In a sound processing device, a modulation spectrum specifier specifies a modulation spectrum of an input sound for each of a plurality of unit intervals. An index calculator calculates an index value corresponding to a magnitude of components of modulation frequencies belonging to a predetermined range of the modulation spectrum. A determinator determines whether the input sound of each of the unit intervals is a vocal sound or a non-vocal sound based on the index value. The modulation spectrum specifier analyzes the input sound to obtain a cepstrum or a logarithmic spectrum of the input sound for each of a sequence of frames defined within the unit interval, then specifies a temporal trajectory of a specific component in the cepstrum or the logarithmic spectrum along the sequence of the frames for the unit interval, and performs a Fourier transform on the temporal trajectory throughout the unit interval to thereby specify the modulation spectrum of the unit interval as the result of the Fourier transform of the temporal trajectory.
Legal claims defining the scope of protection.
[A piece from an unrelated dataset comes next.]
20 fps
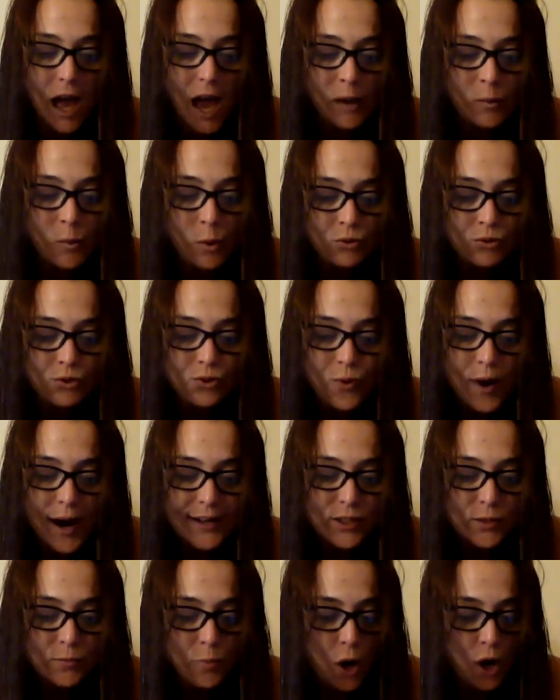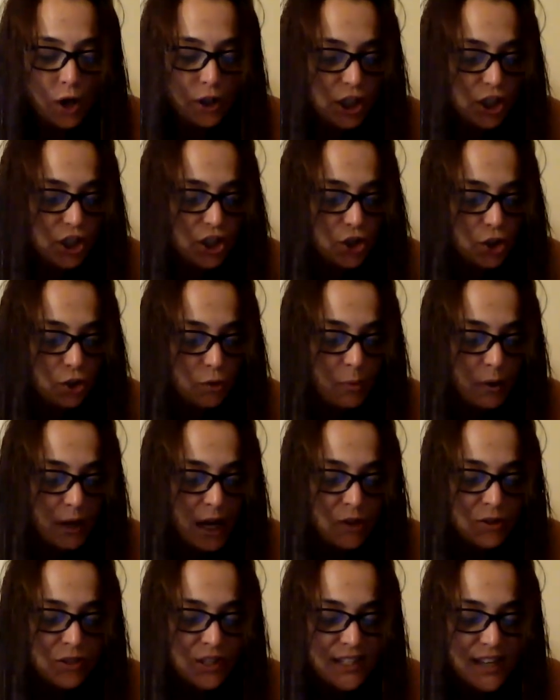I won't try to punish you, but
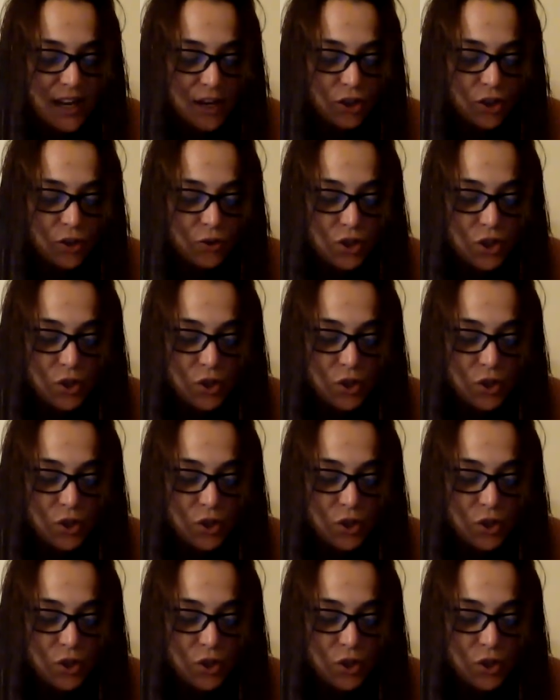I'll send you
Each claim is shown in both the original legal language and a plain English translation.
1. A sound processing device comprising a control device coupled to a storage device, the control device comprising an arithmetic processing unit that, by executing a program, functions as: a modulation spectrum specifier that specifies a modulation spectrum of an input sound for each of a plurality of unit intervals which are arranged along a time axis; a first index calculator that calculates a first index value corresponding to a magnitude of components of modulation frequencies belonging to a predetermined range of the modulation spectrum; and a determinator that determines whether the input sound of each of the unit intervals is a vocal sound or a non-vocal sound based on the first index value, wherein the first index calculator calculates the first index value based on a ratio between the magnitude of the components of the modulation frequencies belonging to the predetermined range of the modulation spectrum and a magnitude of components of modulation frequencies belonging to a range including the predetermined range and being wider than the predetermined range.
A sound processing device analyzes audio input to differentiate between vocal and non-vocal sounds. The device divides the input into short time segments ("unit intervals") and calculates a "modulation spectrum" for each segment, representing the changing sound characteristics over time. It then calculates a "first index value" based on the magnitude of specific modulation frequencies within a predetermined range of this spectrum. This index is calculated as a *ratio* of the power in the predetermined frequency range to the power in a wider range that includes the predetermined range. Based on the "first index value", a determination is made for each time segment about whether the input contains vocal or non-vocal sound.
2. The sound processing device according to claim 1 , wherein the first index calculator calculates the first index value based on a ratio between the magnitude of the components of the modulation frequencies belonging to the predetermined range of the modulation spectrum and a magnitude of components of modulation frequencies belonging to a range including the predetermined range.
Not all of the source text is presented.